Margaret Thatcher Dead: Ex-Miners Plan Party For Day Of Funeral

'We Will Have A Hell Of A Time'

Hundreds of ex-miners will have a "hell of a time" at a party with bands and comedians as Baroness Thatcher's funeral takes place, an official has said.

Durham Miners' Association (DMA) general secretary David Hopper said that at a meeting in the last days of the North East coal industry, a unanimous agreement was made to hold a celebration when she died.

Next Wednesday is expected to be party time in Durham

It will take place on Wednesday at the Easington Colliery Club in County Durham, subject to the approval of its committee.

Mr Hopper said: "It's the end of an era for the person who destroyed our coal mines.

"We are recognising that the perpetrator of all this evil has gone and thankfully she will not be coming back.

"At the meeting we agreed that at Thatcher's demise, if we were still around, we would put on an alternative event.

"We will have a hell of a time, we will have comedians on and bands and we are going to enjoy ourselves.

"There will be a lot of men wanting to have a drink and celebrate.

"The proof will be in the pudding, but the club is big and there will be 5-600 miners in there with room for more in an overflow."

The pit in Easington Colliery, which was the setting for the film Billy Elliott, closed in 1993, with the loss of 1,400 jobs and it is one of the most deprived parts of the country.

Mr Hopper said: "When you walk down the main street you would think you are in Beirut, it's an absolute state."

Alan Cummings, chairman of the DMA and a stalwart of the 1984 miners' strike, said of Baroness Thatcher: "I couldn't stand her.

"She had a very patronising manner and I could have put my foot through the television whenever I saw her on there.

"We opposed and hated everything she did.
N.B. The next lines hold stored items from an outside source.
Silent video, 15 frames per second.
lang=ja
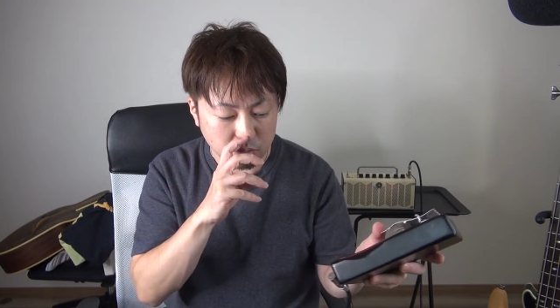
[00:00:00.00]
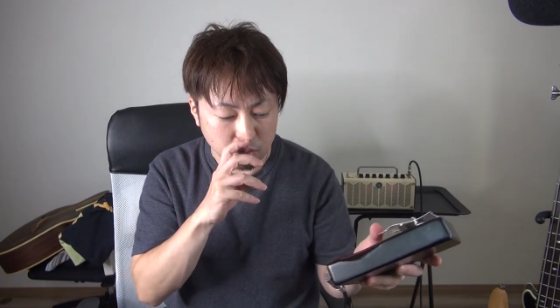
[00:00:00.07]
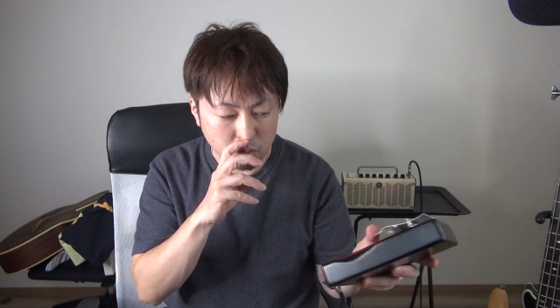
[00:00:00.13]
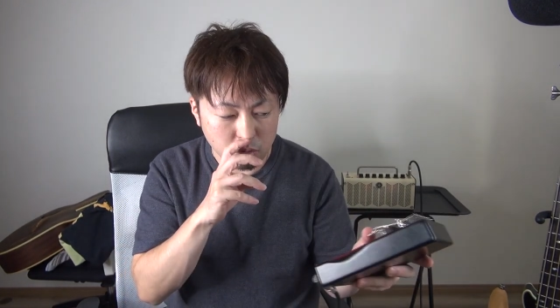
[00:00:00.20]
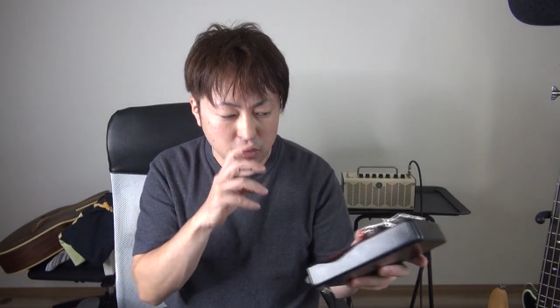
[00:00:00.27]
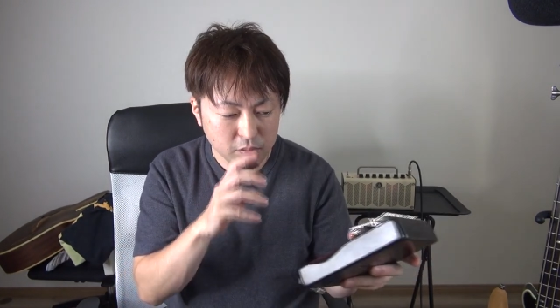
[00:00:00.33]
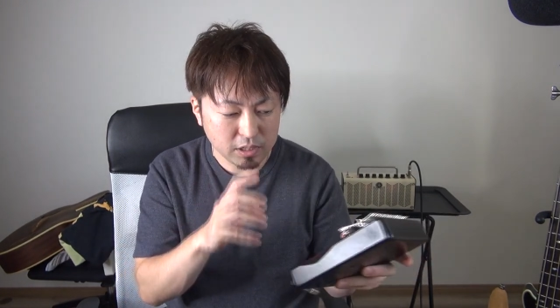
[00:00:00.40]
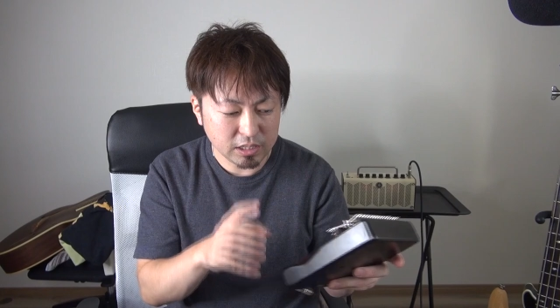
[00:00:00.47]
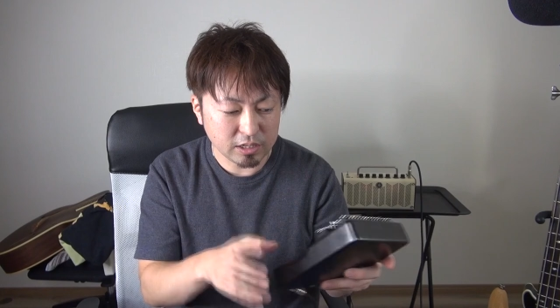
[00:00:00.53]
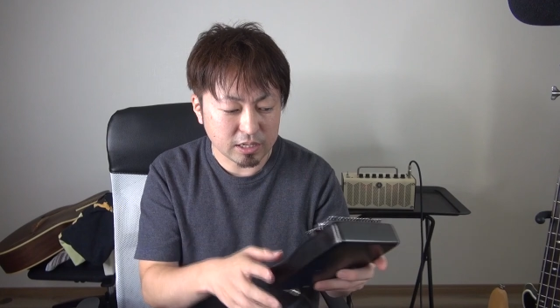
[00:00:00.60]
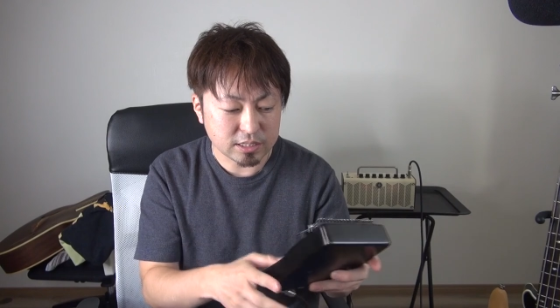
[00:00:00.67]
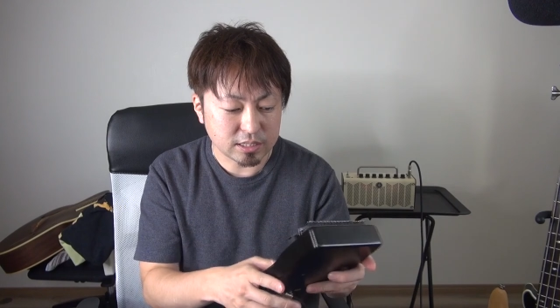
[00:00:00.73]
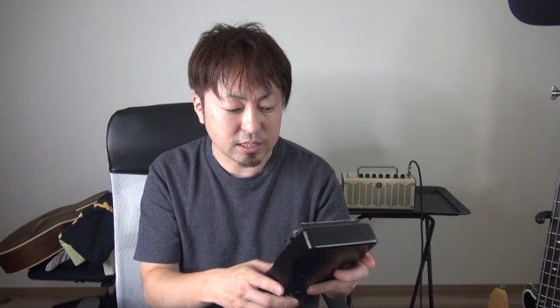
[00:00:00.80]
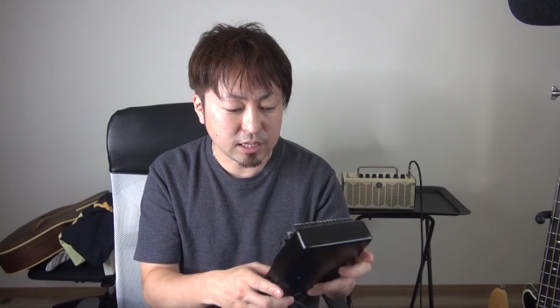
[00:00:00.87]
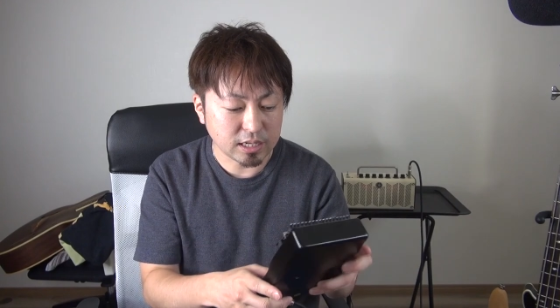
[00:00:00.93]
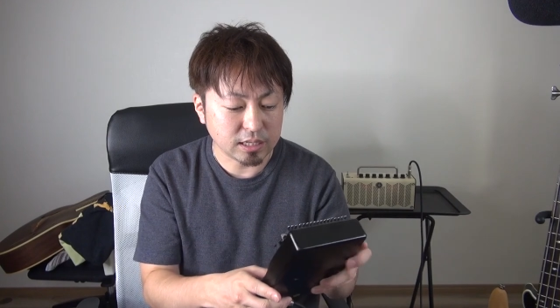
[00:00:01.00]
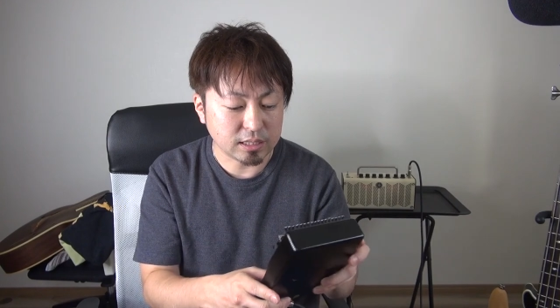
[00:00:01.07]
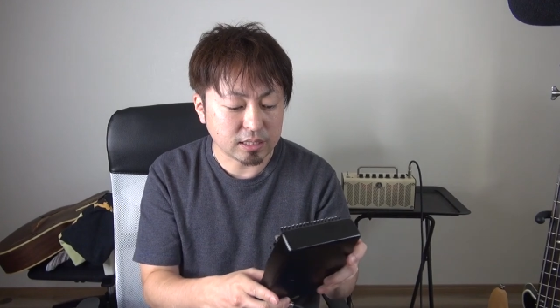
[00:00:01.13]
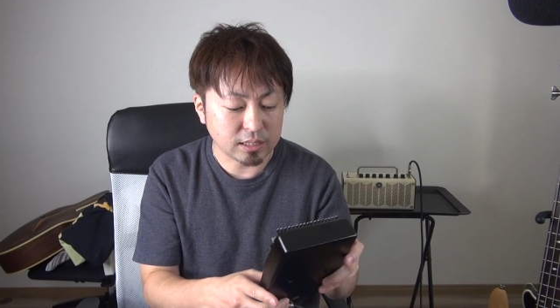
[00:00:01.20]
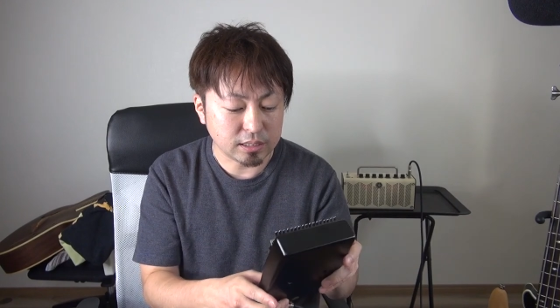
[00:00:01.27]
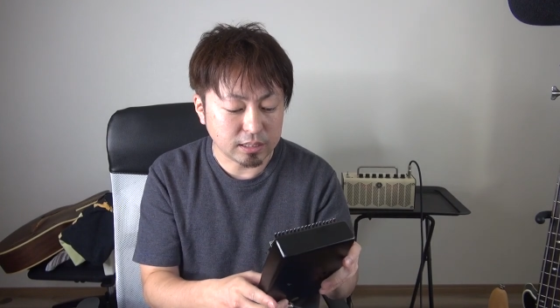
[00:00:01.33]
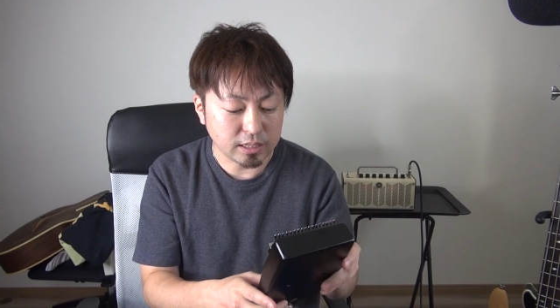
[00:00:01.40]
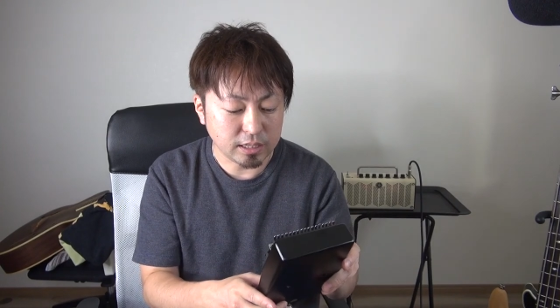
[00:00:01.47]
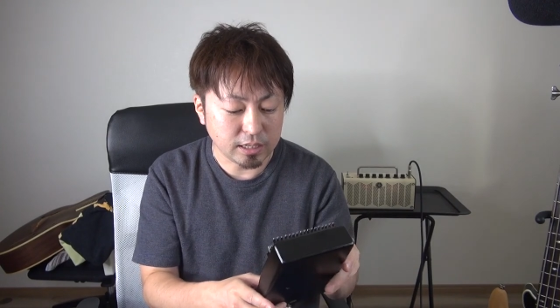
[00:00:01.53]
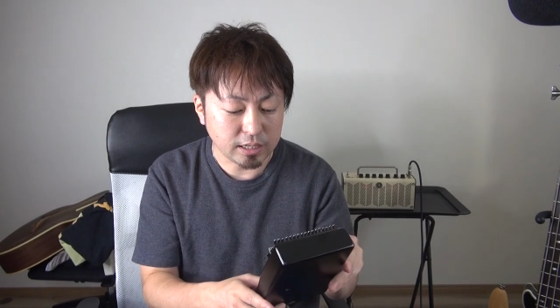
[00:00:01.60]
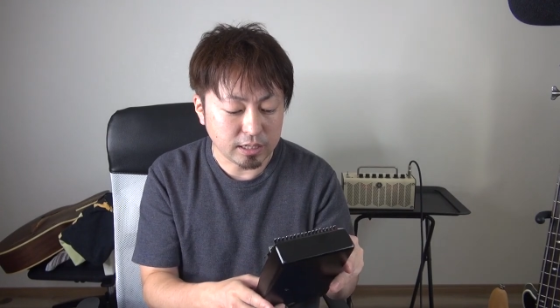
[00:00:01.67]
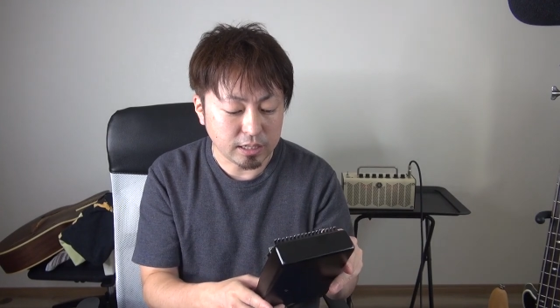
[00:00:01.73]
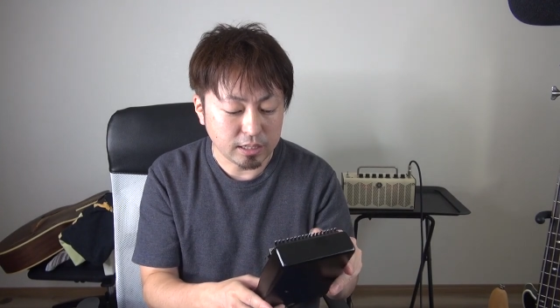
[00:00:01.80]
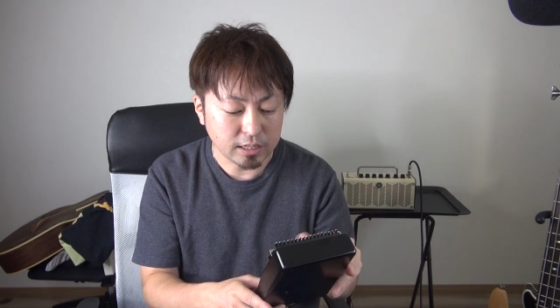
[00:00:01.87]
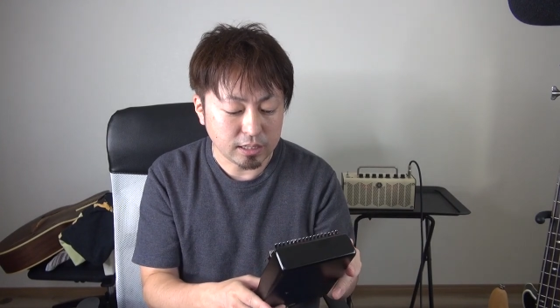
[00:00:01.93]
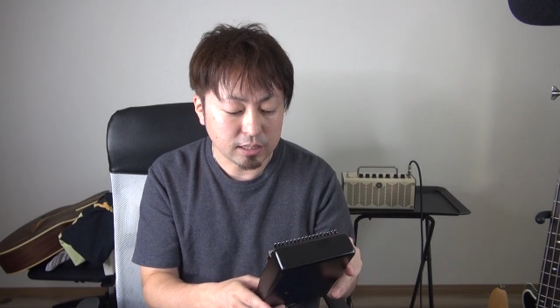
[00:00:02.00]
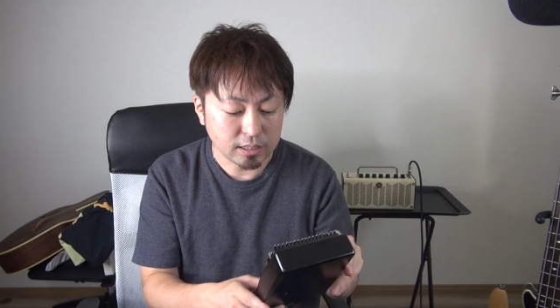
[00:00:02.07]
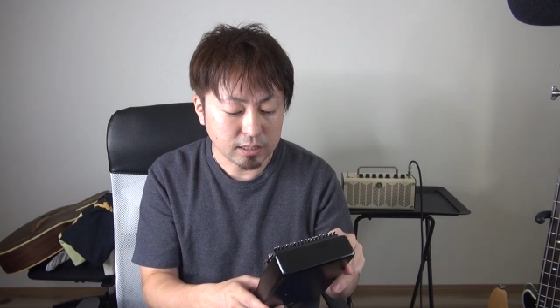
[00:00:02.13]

ここまでのやつはなかったんで、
She has wrecked thousands and thousands of lives so, no, it's not in poor taste.

"We can understand why people are happy and rejoicing that she has gone because they remember these communities have never recovered."

A separate event on Tuesday evening for women who supported the striking miners has also been planned.
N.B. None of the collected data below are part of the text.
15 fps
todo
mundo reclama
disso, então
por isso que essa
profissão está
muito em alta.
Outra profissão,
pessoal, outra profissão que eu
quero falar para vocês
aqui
Baroness Thatcher is not exspected to be mourned by the ex-miners of Scotland, a coal industry veteran has also said.

John Kane was a miner for 37 years before being made redundant in 1989 with the closure of the Bilston Glen pit in Midlothian.

"I'm not the type of person that says anything against the dead but I don't give two hoots about Thatcher," said Mr Kane, 75, a guide at Scotland's National Mining Museum.
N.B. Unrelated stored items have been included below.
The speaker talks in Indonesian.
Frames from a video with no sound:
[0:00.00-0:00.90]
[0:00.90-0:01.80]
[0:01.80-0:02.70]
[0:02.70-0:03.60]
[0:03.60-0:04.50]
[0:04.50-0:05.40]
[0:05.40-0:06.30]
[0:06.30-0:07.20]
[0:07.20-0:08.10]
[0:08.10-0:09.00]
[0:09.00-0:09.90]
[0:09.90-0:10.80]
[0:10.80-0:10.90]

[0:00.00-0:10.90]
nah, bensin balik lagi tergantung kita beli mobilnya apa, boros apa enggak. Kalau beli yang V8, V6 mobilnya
"If you went into a miners' club just now, the main cry would be 'the witch is dead'.

"Nobody has forgotten."

Grandfather Mr Kane, from Penicuik, began his mining career at the Whitehill colliery in 1952 aged 15 and went on to work at Bilston Glen and the Lady Victoria colliery.

The latter, opened in 1895 as Scotland's first "super-pit", ceased production in 1981 and is now home to the National Mining Museum Scotland.